OCI CCM v1.34: the annotations that don't exist and the Token Collision that freezes the LB
Published on April 21, 2026

Context
During the migration of a Next.js application to OKE (Oracle Kubernetes Engine), we used a LoadBalancer-type Service so that the Cloud Controller Manager (CCM) would automatically provision and manage the OCI Load Balancer. The CCM version was v1.34, paired with the OKE control plane.
What should have been simple — declaring annotations on the Service and having CCM obey them — turned into a sequence of silent failures, 409 errors, and orphaned LBs accumulating in the account. This post documents what actually works, what is silently ignored, and the most dangerous trap: Token Collision.

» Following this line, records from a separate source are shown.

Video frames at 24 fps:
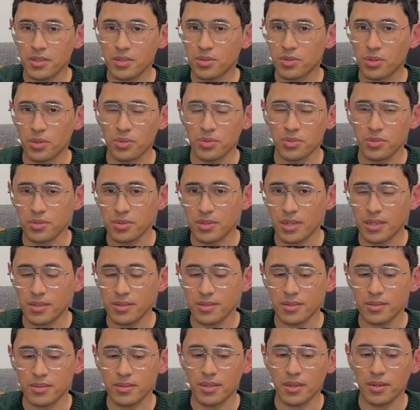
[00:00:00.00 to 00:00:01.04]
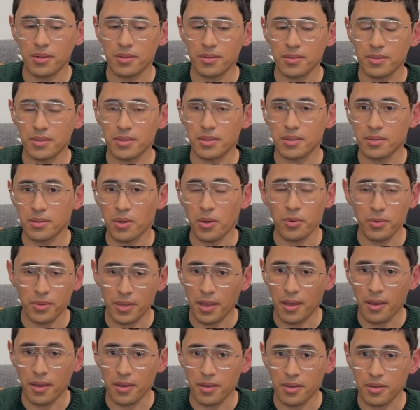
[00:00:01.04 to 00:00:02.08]
Those are necessarily
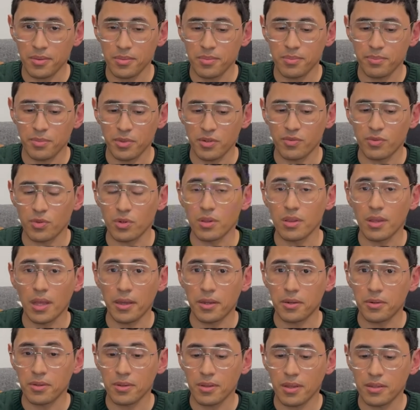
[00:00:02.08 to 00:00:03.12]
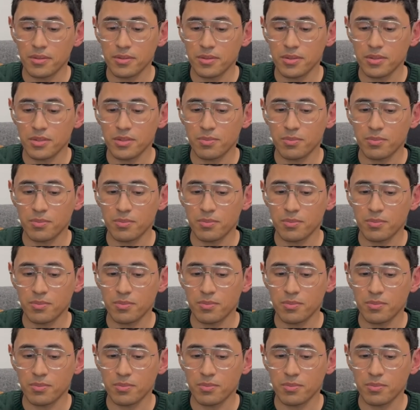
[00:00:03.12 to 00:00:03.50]
okay, but for lighter lenses.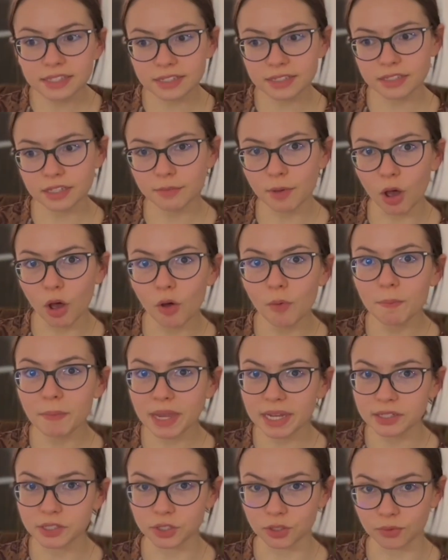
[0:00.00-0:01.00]
is some
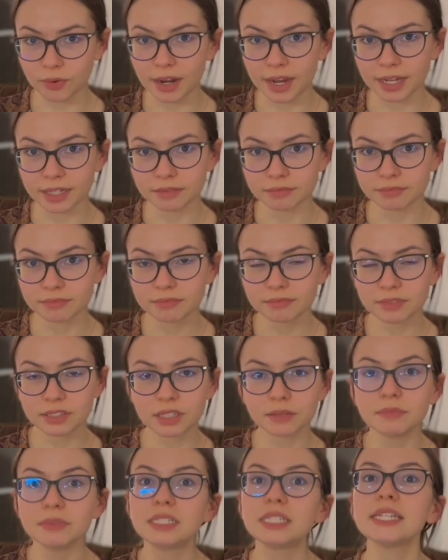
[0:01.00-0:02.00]
homemade terrain,
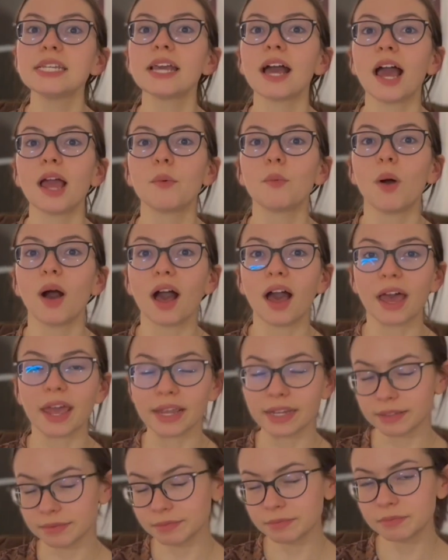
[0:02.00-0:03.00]
some DIY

Annotations that don't exist in OCI CCM v1.34
The official OCI CCM documentation lists a set of supported annotations. But when running real workloads, some annotations found in forums, community examples, or older versions simply don't work — and CCM gives no warning. It silently ignores them and continues.
1. Reusing an existing LB
Attempt: point CCM to a Load Balancer that already existed in the account, created manually before the cluster.

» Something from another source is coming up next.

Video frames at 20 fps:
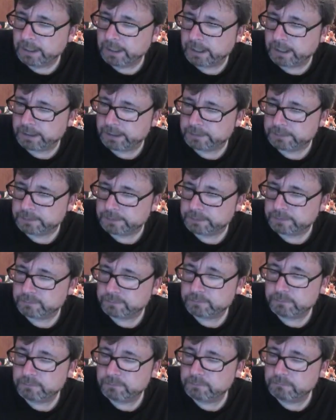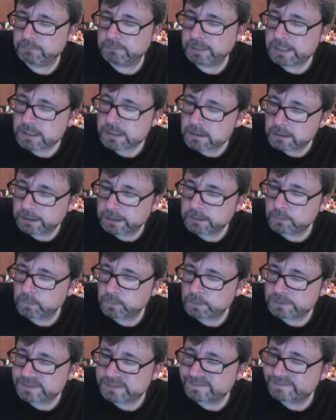And Mary
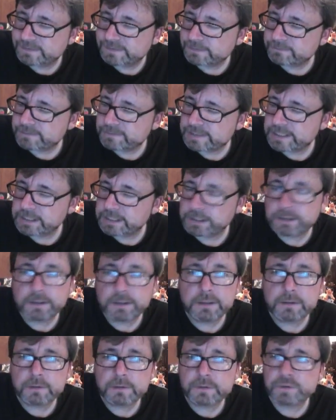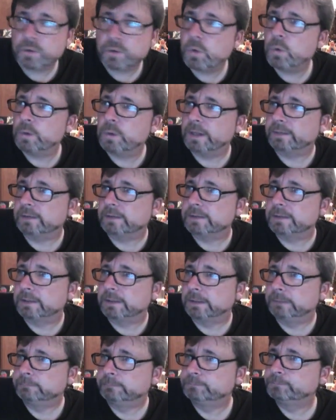was 15 years old at the time.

# FAILED — annotation does not exist in OCI CCM v1.34
service.beta.kubernetes.io/oci-load-balancer-id: "<ocid-of-manual-lb>"Result: CCM completely ignored the annotation and created a new LB with an auto-generated UUID name. The manual LB remained active and billing, with no traffic.

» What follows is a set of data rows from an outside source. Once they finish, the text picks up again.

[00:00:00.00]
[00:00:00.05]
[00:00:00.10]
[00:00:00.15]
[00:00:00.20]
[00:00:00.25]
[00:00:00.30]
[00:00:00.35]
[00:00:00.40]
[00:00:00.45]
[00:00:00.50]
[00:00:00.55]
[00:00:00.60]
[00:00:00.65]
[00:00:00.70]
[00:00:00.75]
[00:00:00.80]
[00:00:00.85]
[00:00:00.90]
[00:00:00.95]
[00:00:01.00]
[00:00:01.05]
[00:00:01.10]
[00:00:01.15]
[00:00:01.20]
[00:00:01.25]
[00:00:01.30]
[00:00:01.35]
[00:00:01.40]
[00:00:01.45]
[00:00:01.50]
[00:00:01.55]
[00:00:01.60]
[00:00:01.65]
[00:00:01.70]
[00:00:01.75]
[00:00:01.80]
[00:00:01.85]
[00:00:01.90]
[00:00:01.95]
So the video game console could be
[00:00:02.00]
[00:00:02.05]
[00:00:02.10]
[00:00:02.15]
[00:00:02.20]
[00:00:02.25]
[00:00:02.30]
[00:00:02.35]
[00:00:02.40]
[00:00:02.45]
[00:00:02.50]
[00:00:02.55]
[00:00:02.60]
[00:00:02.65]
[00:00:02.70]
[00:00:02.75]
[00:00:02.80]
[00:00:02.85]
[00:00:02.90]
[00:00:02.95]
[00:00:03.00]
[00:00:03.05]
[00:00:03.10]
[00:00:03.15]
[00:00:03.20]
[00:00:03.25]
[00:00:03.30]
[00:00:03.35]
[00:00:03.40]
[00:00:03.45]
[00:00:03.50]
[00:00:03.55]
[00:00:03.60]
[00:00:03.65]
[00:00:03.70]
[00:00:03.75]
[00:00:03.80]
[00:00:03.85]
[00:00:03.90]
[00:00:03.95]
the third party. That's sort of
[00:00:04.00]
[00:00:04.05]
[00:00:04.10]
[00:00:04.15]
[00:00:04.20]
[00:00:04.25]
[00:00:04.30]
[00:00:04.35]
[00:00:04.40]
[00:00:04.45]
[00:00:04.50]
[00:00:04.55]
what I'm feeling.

2. Reserved IP (fixed IP for the LB)
Attempt: pin the Load Balancer's public IP using an OCI Reserved IP to avoid IP change if the Service were recreated.
# FAILED — annotation ignored, CCM creates its own IP
service.beta.kubernetes.io/oci-load-balancer-reserved-ip-id: "<ocid-of-publicip>"
# Also FAILED
oci.oraclecloud.com/load-balancer-ip: "192.0.2.4"Result: CCM ignored both and provisioned the LB with an ephemeral IP (but stable as long as the Service exists). The Reserved IP remained in AVAILABLE state, generating cost without use (~$1.80/month).
In practice, the IP of the CCM-managed LB does not change as long as the Kubernetes Service is not deleted. For production DNS, this IP is stable enough — Reserved IP is unnecessary.
3. Security Rule Management via NSG
Attempt: use NSG mode so that CCM manages traffic rules via Network Security Groups instead of Security Lists.
# FAILED — requires IAM policies that basic OKE does not provision
service.beta.kubernetes.io/oci-load-balancer-security-rule-management-mode: "NSG"
# Also FAILED — 404 without VirtualNetwork Manage permission
service.beta.kubernetes.io/oci-network-security-groups: "<ocid-of-nsg>"Result: 404 errors on the VirtualNetwork API. The CCM service account in basic OKE does not have the IAM policies required to create or modify NSGs. The working solution is to use `security-list-management-mode: None` and manage network rules manually.
Annotations confirmed working in OCI CCM v1.34
After discarding the problematic annotations, this is the set tested in production that works consistently:
annotations:
# Subnet where the LB will be created
service.beta.kubernetes.io/oci-load-balancer-subnet1: "<ocid-of-public-subnet>"
# Flexible shape (recommended over fixed shape)
service.beta.kubernetes.io/oci-load-balancer-shape: "flexible"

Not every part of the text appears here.